Vous voulez que j’installe une application ? OK, seulement si les fonctionnalités sont valables pour un internet ouvert ! Et si c’est dû à une limitation des technologies, alors expliquez-le moi et dites-moi à qui je dois me plaindre pour que s’arrêtent ces restrictions.

Vous voulez que je partage un lien vers votre application ou votre site ? D’accord, mais comment puis-je partager les liens provenant d’autres sites ou applications DANS votre application ? Comment puis-je circuler dans les deux sens (et permettre aux moteurs de recherche ou aux personnes non enregistrées de voir au moins une partie du contenu que je partage ?).

Vous êtes un fabricant de matériel informatique ? Allez-y. Mais vous devez travailler avec d’autres fabricants pour assurer que l’accès aux appareils que vous construisez via le web soit standardisé.

Vous êtes un opérateur télécom et vous avez du mal rentabiliser votre bande passante ? Peut être que nous pouvons vous aider. Partagez TOUTES vos données (anonymisées bien sûr) qui concernent le trafic et les habitudes de vos utilisateurs. Des passionnés de réseaux se feront un plaisir de travailler avec vous pour trouver des moyens d’améliorer les choses.

Vous dirigez un moteur de recherche ? Bien. Si vous trouvez que certaines pages sont cloisonnées, refusez simplement l’indexation de l’ensemble du site. Travaillez avec vos concurrents pour assurer la création d’un liste noire, semblable à la liste noire des spammeurs. Si une entreprise ne veut pas jouer le jeu, très bien, mais elle ne devrait pas alors avoir le beurre et l’argent du beurre.

Vous voulez écrire une loi relative à certains comportements néfastes sur Internet ? D’accord mais vous devez la mettre a disposition sur un site Internet public et faire en sorte que tout le monde en parle. Peut-être sous la forme d’un wiki pour permettre une bonne participation du public et assurer le meilleur dialogue possible.

Vous lancez un site sur ce sujet de l’Internet ouvert ? Eh bien tout d’abord merci ! Mais souvenez vous que l’outil dont nous disposons est Internet lui-même. Ne faites pas de lien vers les pages publiques des sites cloisonnés (fermés). En effet, il est préférable de ne pas les mentionner, néanmoins, si vous devez absolument le faire, faites en sorte qu’il soit difficile de les trouver.

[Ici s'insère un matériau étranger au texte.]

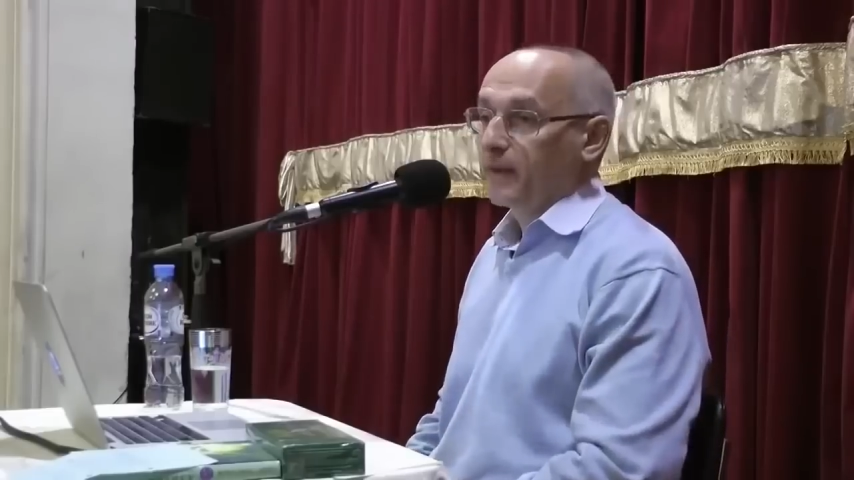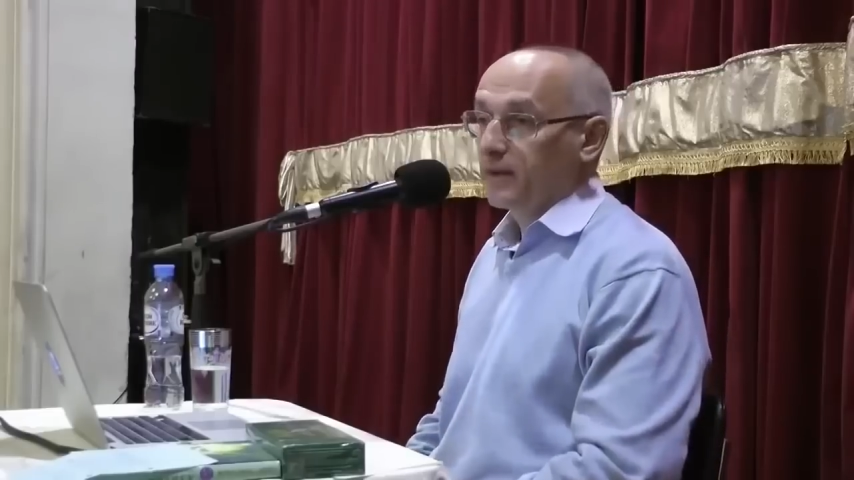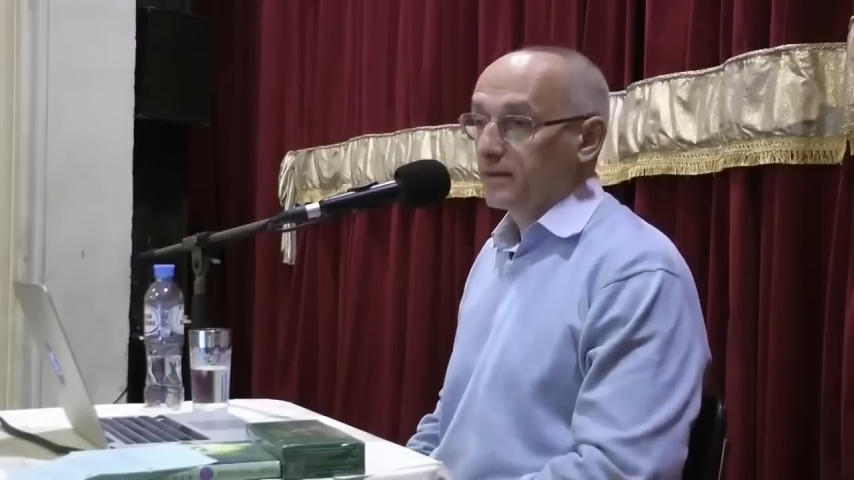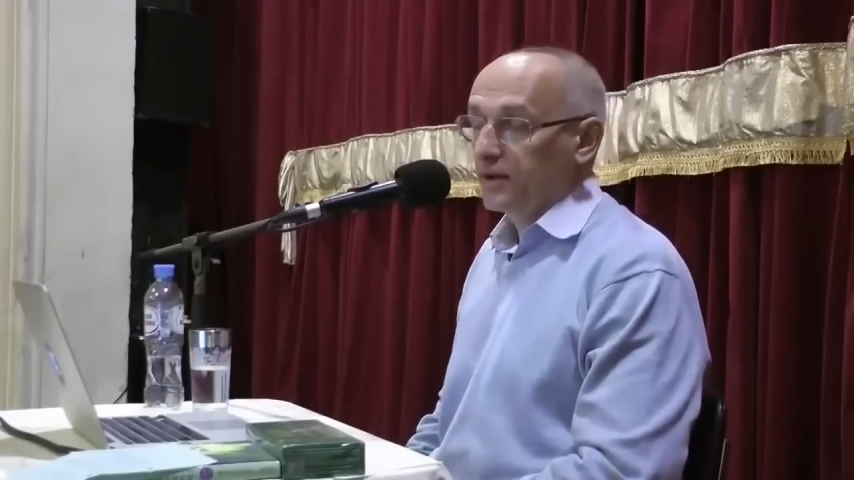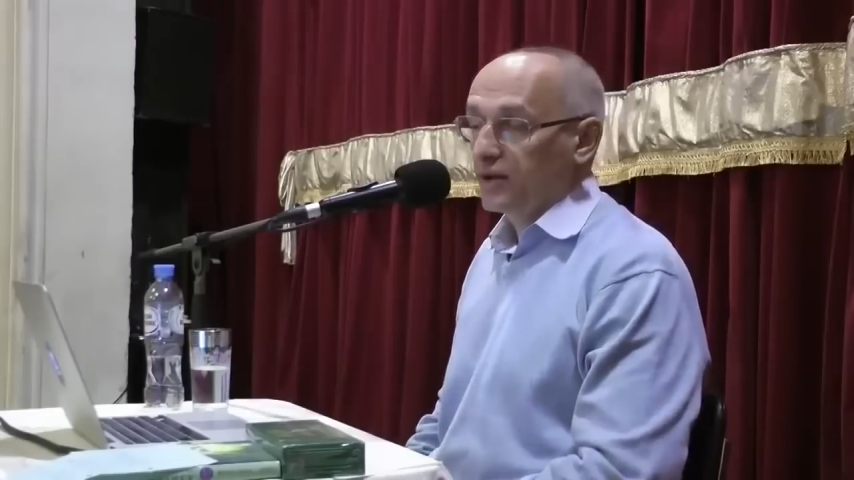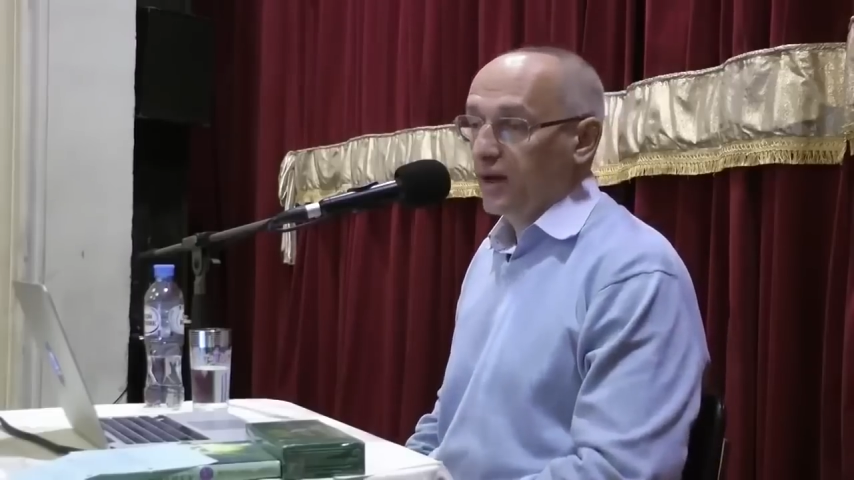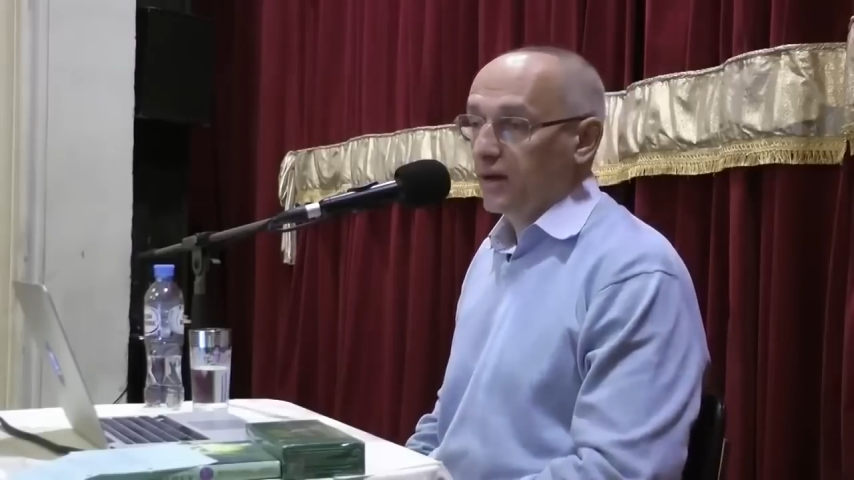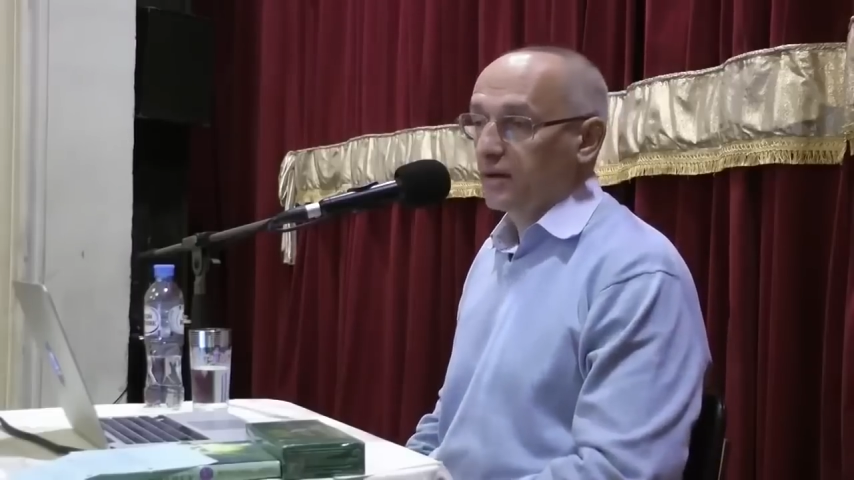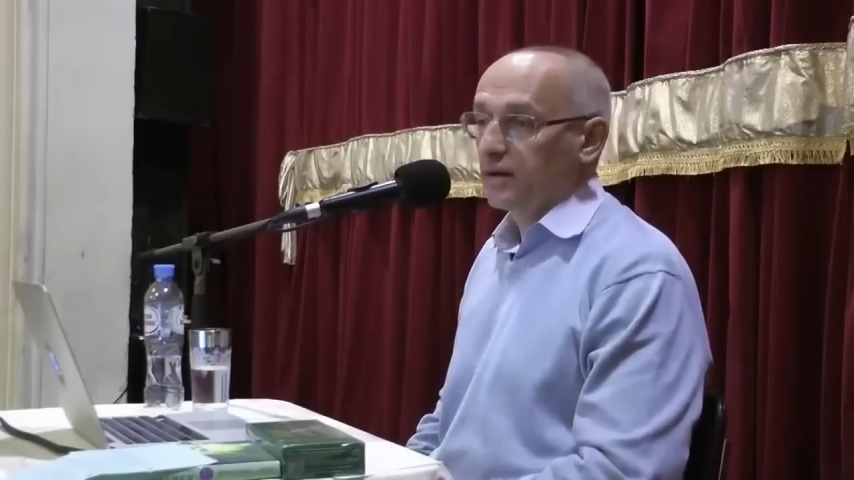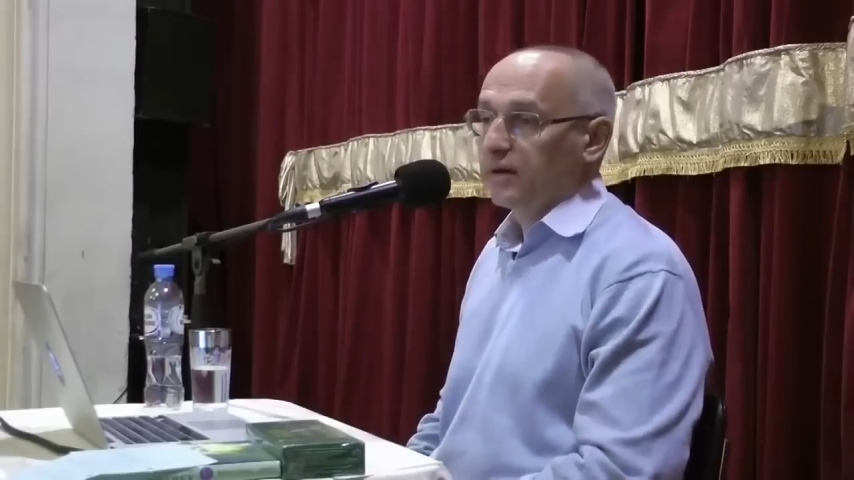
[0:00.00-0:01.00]

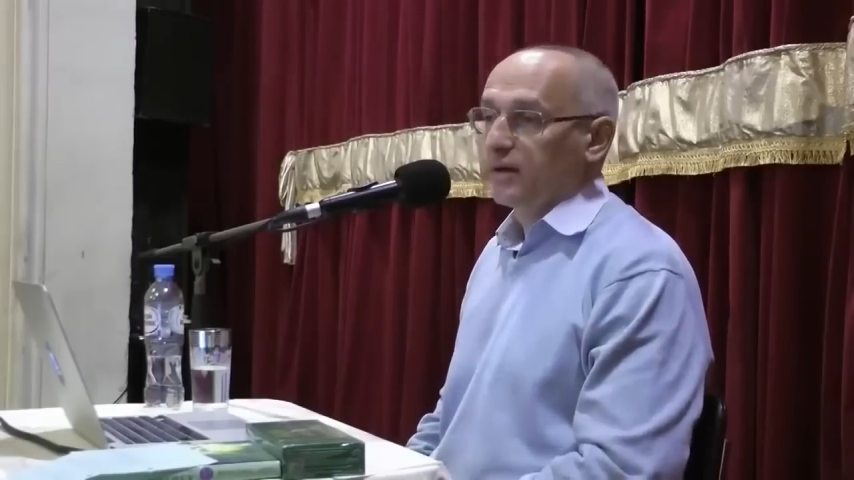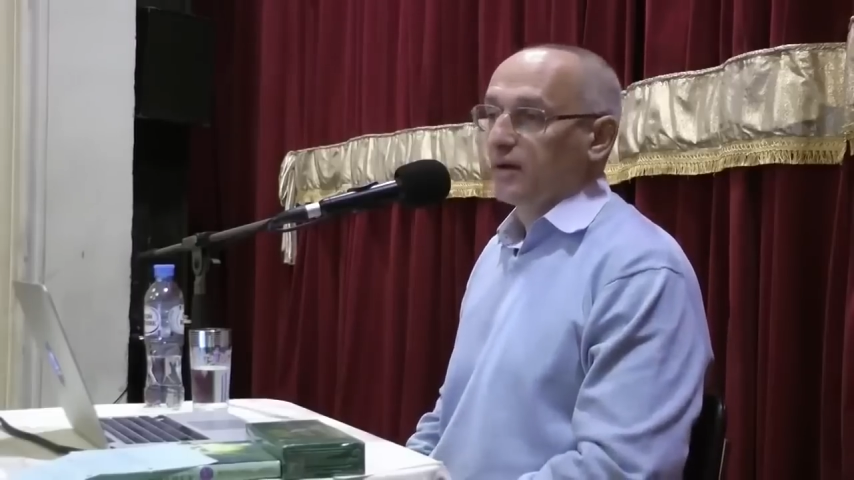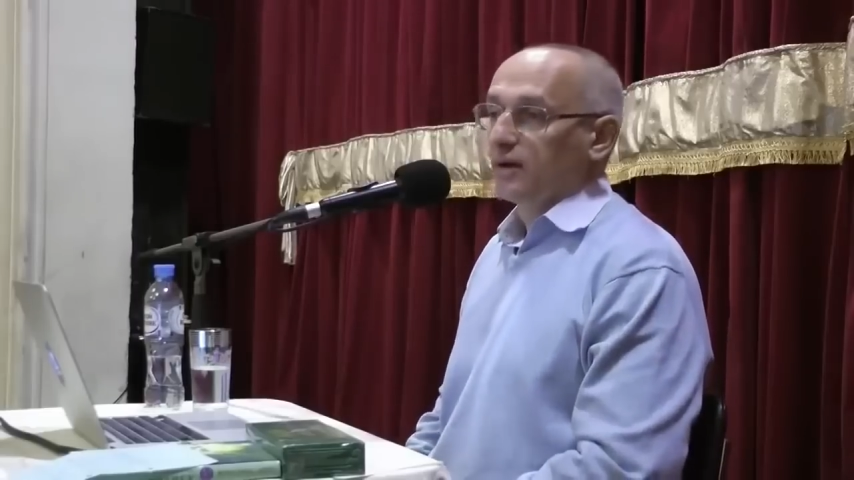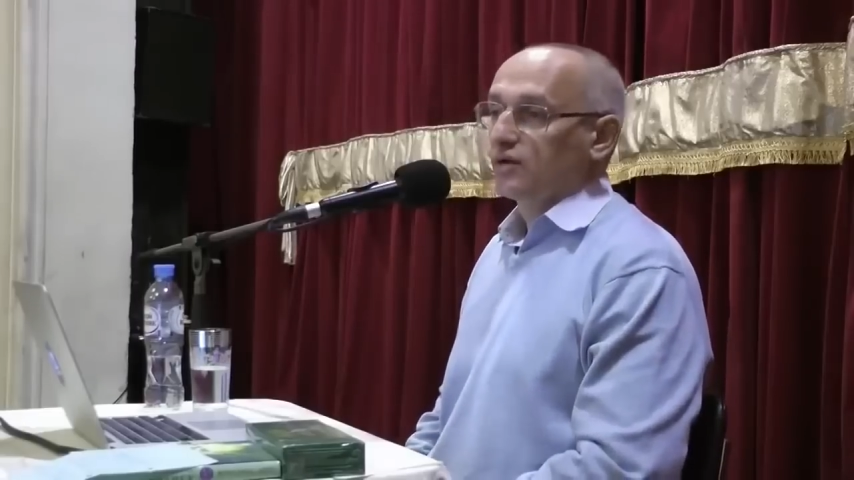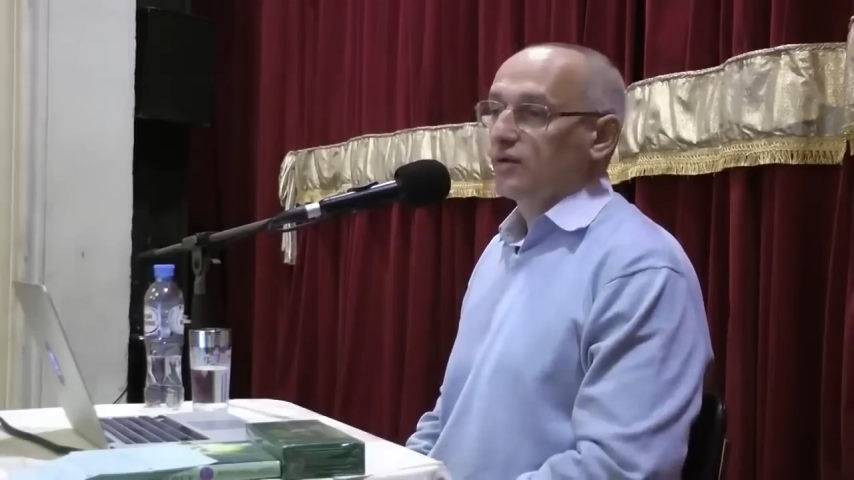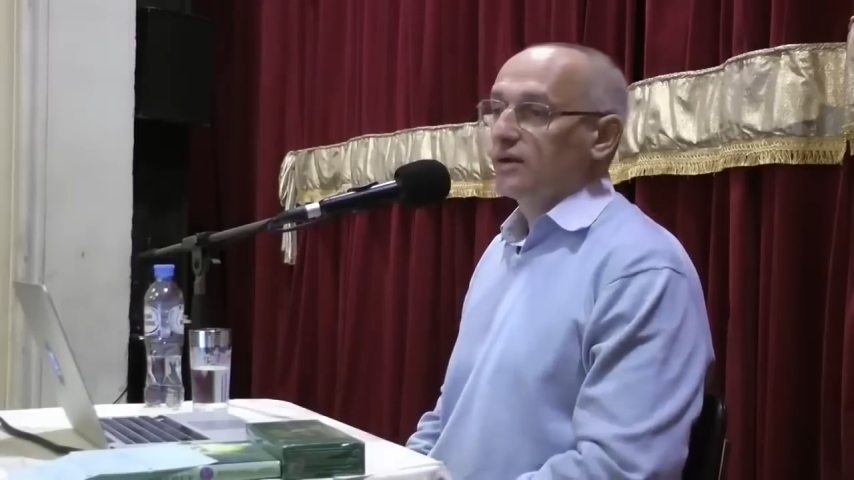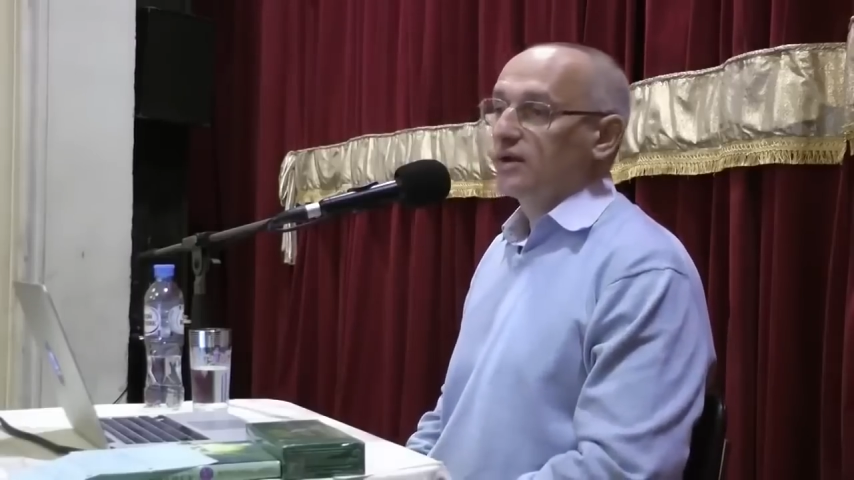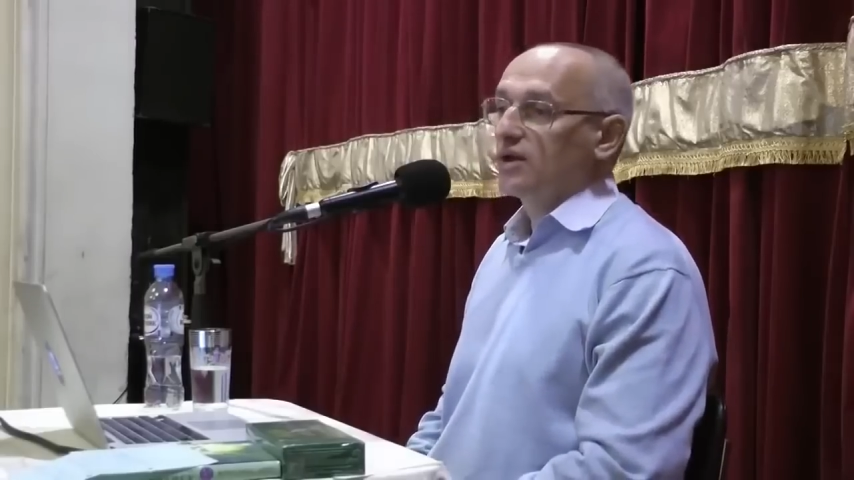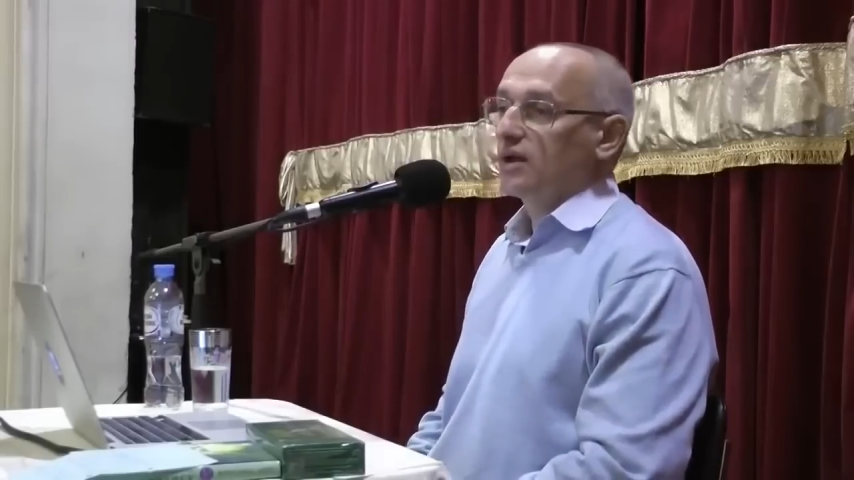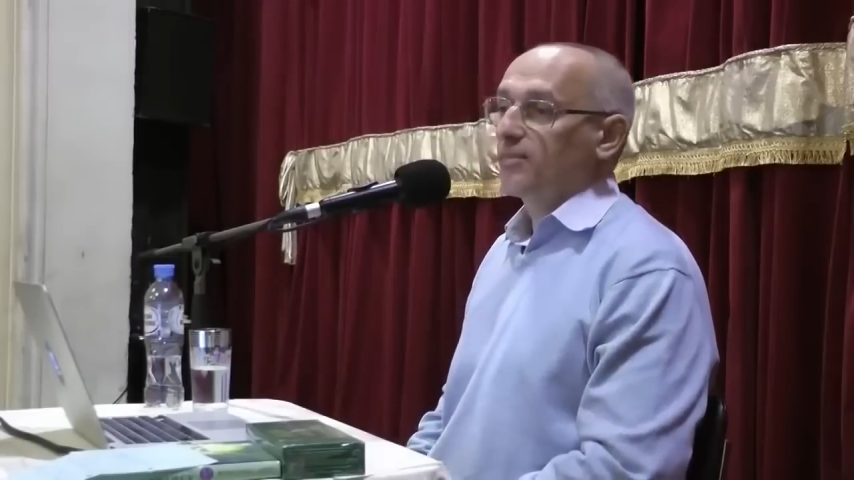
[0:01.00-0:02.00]
Означает, что
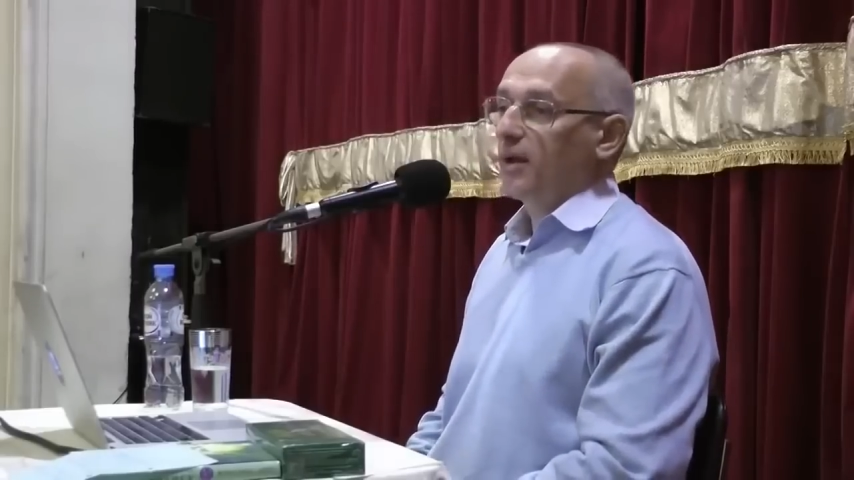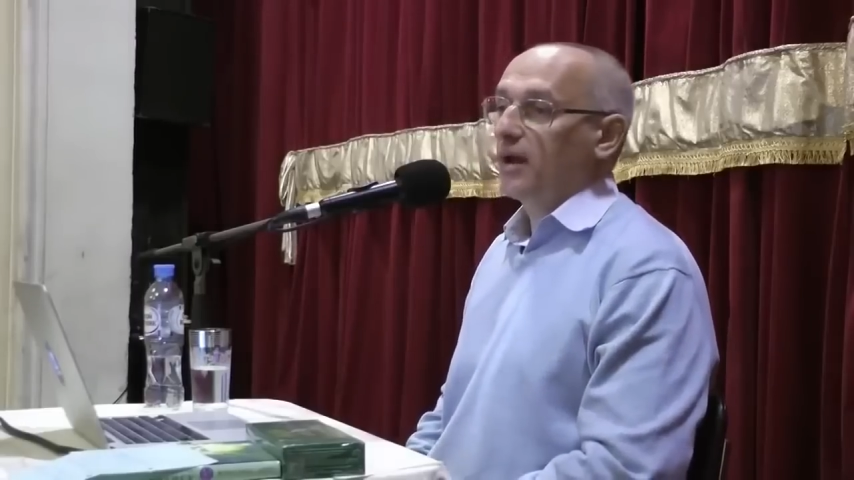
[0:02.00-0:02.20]
если человек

Vous êtes juste un utilisateur ? Génial ! Pour commencer, il suffit juste d’exiger qu’Internet reste ouvert. Vous avez protesté lorsque SOPA a menacé Internet. Si votre opérateur Internet devient liberticide, partez pour un opérateur qui promet de rester ouvert ! Quand les politiciens tentent d’abuser d’Internet, interpellez-les ! Et quand un FAI essaye de vous limiter, barrez-vous ! Vous pouvez faire ça encore et encore. La lutte va être longue mais elle en vaut vraiment la peine.

Ne le faites pas pour moi. Ne le faites même pas seulement pour la liberté. Ne le faites pas parce les anciennes générations d’utilisateurs d’Internet se sont battues pour réaliser ce travail.

Faites-le parce que Internet est génial.
Faites-le pour les générations futures.
Faites-le pour vos amis.
Faites-le pour vous mêmes.
Faites-le pour les chatons.

Mikael Tigerstrom - CC by

Notes

[1] Crédit photos : The U.S. Army et Mikael Tigerström (Creative Commons By)

[2] Silo : Un silo est la traduction littérale de l’anglais « Information silo technologies » qui peut se traduire partiellement par « prés carrés » ou « coffre-fort », et qui fait référence à des réseaux numériques fermés qui stockent de grandes quantités d’informations de façon opaque. On ne peut y avoir accès de l’exterieur et ceux-ci ne communiquent pas avec le reste des réseaux. Les communications ne se font donc que dans un sens.